From: Asmus Freytag (asmusf@ix.netcom.com)
Date: Wed Jan 29 2003 - 04:35:45 EST
At 11:54 PM 1/28/03 -0800, Keyur Shroff wrote:
>--- Aditya Gokhale <aditya@cdacindia.com> wrote:
>
> >
> > 2. Implementation Query -
> > In an implementation where I need to send / process Hindi, Marathi
> > and Sanskrit data, how do I differentiate between languages (Hindi,
> > Marathi and Sanskrit). Say for example, I am writing a translation
> > engine, and I want to translate a document having Hindi, Marathi and
> > Sanskrit Text in it, how do I know from the code points between 0x0900
> > and 0x097F, that the data under perusal is Hindi / Marathi / Sanskrit ?
>
>Unicode is not divided into code pages. Unlike few old encodings there is
>only one code page for entire Unicode standard.
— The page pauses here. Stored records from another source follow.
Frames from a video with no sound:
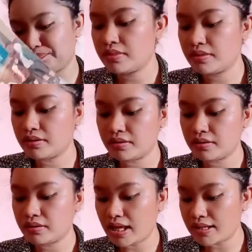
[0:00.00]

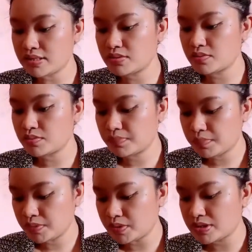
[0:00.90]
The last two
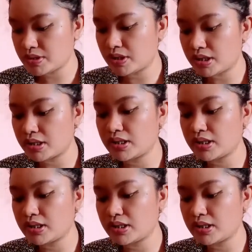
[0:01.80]
books are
However, for better
>readability and quick user reference the entire chart has been divided into
>different sections which you might interpret as code pages.
This seems similar to the question, how can one tell from text using
characters in the ranges 0020-007E and 00A0-00FF whether the text is in
Danish, German or French?
It turns out that there are several kinds of approaches. One class of
approaches looks at the different distribution of letters for the different
languages. Letter frequency, pair and triplet distribution, and in some
sense also the 'short word' method are all of this type. For languages that
use the same script, but that are otherwise not too similar, such methods
work well.
Another class of approaches uses unique letters and other unique features
of each language to make the distinction. Some aspects of the short word
method could be classed here as well.
In the case at hand, if all three languages share the same alphabet in
full, then the first class of methods must be used. Automatic recognition
of a language can be combined with keeping track of the keyboard layout
used to type a document and other information about a user's or document's
context in order to make determination of the language reliable and easy
for the user.
> > I would suggest that we should give different code pages for Marathi,
> > Hindi and Sanskrit. May be current code page of Devanagari can be traded
> > as Hindi and two new code pages for Marathi and Sanskrit be added. This
> > could solve these issues. If there is any better way of solving this, any
> > one suggest.
There are 6000 languages (or so). If all were written and with an average
of 100 characters each, encoding each character separately for each
language would mean 600,000 characters. It is true that many languages are
not written, but many writing systems used for a variety of languages have
much more than 100 symbols.
Allowing each language a duplicate copy of the script it uses means forcing
everybody to now precisely what language each word is in, otherwise the
character codes are wrong. And what about quoted foreign words, borrowed
foreign words, or foreign words that are almost, but not quite assimilated.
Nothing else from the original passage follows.